WHAT NEEDS TO BE DONE
Within the entries below, output exactly the lines between the line containing "[0:05.00-0:06.00]" and the line containing "[0:19.00-0:19.90]", inclusive, and omit any picture.

MATERIAL PROVIDED
Segment Open

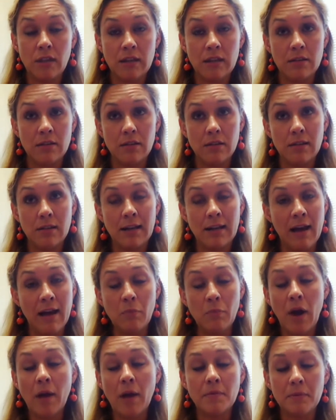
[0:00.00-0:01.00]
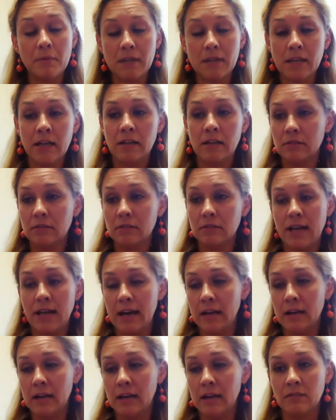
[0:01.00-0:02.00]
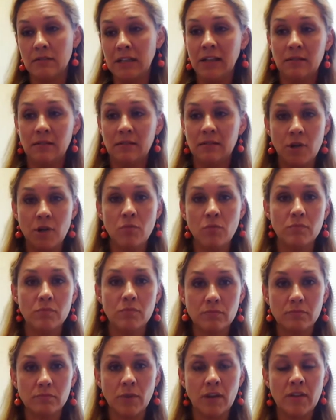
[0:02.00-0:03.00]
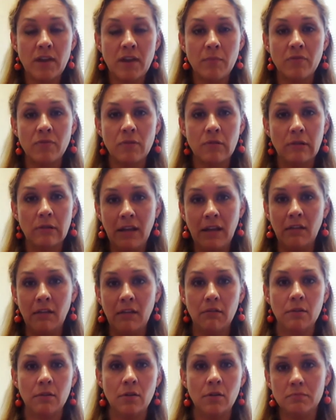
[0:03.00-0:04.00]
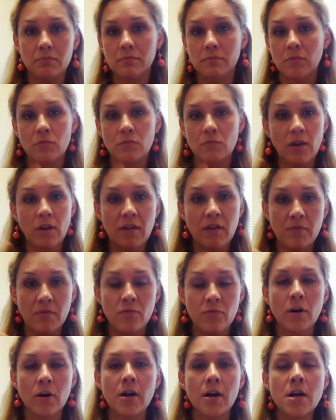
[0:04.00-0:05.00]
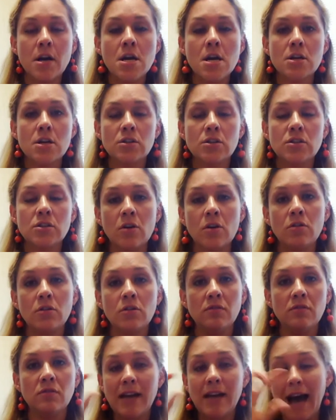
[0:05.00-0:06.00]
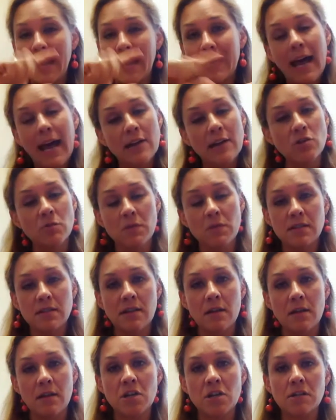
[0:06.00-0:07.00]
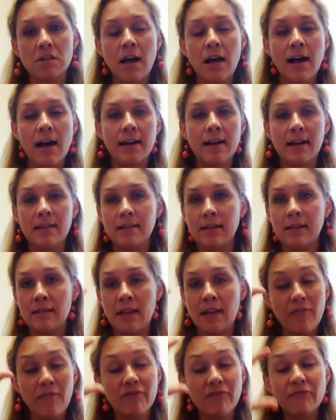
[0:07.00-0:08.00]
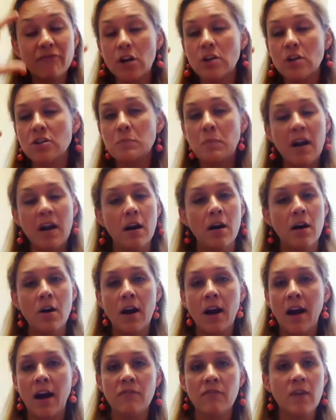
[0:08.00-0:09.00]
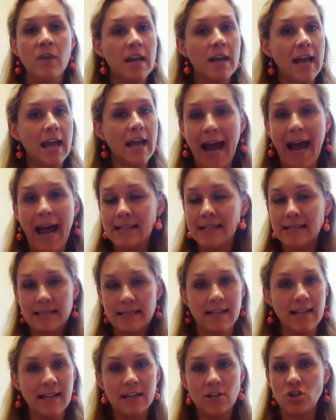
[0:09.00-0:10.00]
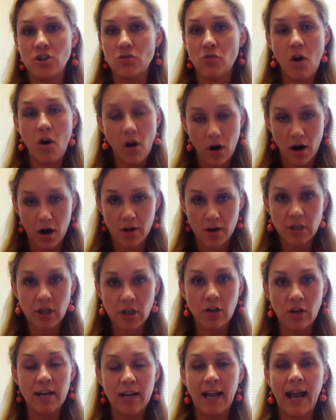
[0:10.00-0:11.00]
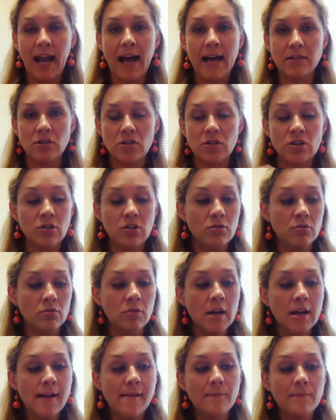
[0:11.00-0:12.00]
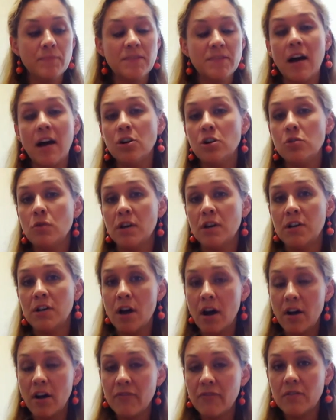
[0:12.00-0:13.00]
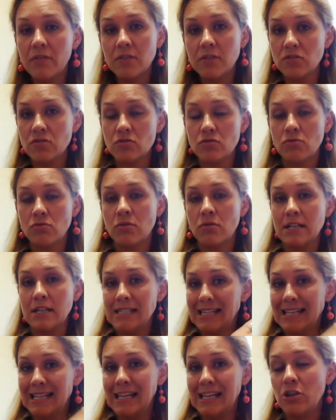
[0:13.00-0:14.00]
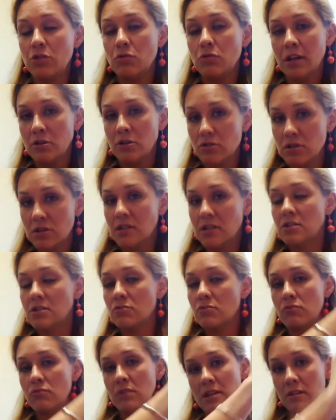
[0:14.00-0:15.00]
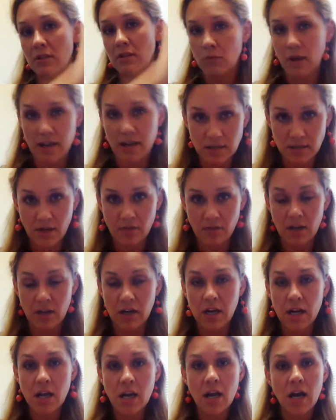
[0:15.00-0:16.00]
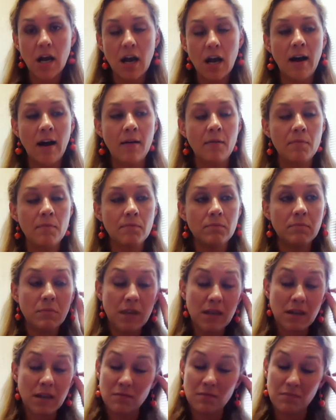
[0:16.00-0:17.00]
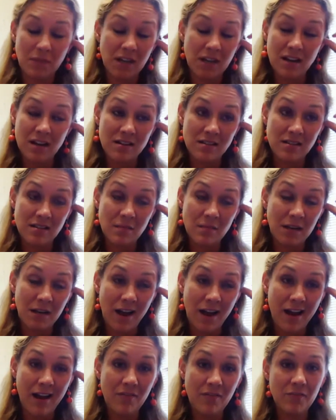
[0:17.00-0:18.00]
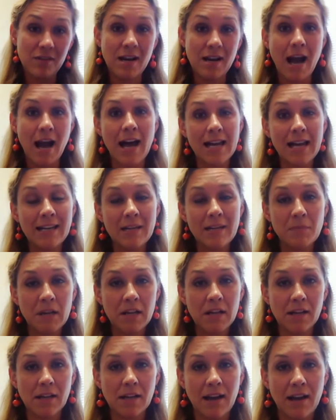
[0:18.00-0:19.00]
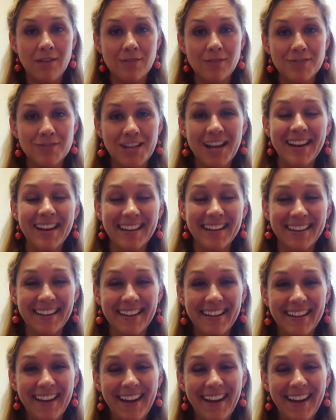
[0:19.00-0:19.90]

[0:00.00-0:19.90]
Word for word: then then I'm probably going to look at it and go, eh, nope, read that before, eh, nope, read that before. Right. So you got to catch them in the subject line, and then that first paragraph has to hit you hard. You know, it has to tell you enough of the story to get you interested to read the rest of it. Um, right because I mean I have nine email accounts. um,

Segment Closed

SOLVED EXERCISE
[0:05.00-0:06.00]
[0:06.00-0:07.00]
[0:07.00-0:08.00]
[0:08.00-0:09.00]
[0:09.00-0:10.00]
[0:10.00-0:11.00]
[0:11.00-0:12.00]
[0:12.00-0:13.00]
[0:13.00-0:14.00]
[0:14.00-0:15.00]
[0:15.00-0:16.00]
[0:16.00-0:17.00]
[0:17.00-0:18.00]
[0:18.00-0:19.00]
[0:19.00-0:19.90]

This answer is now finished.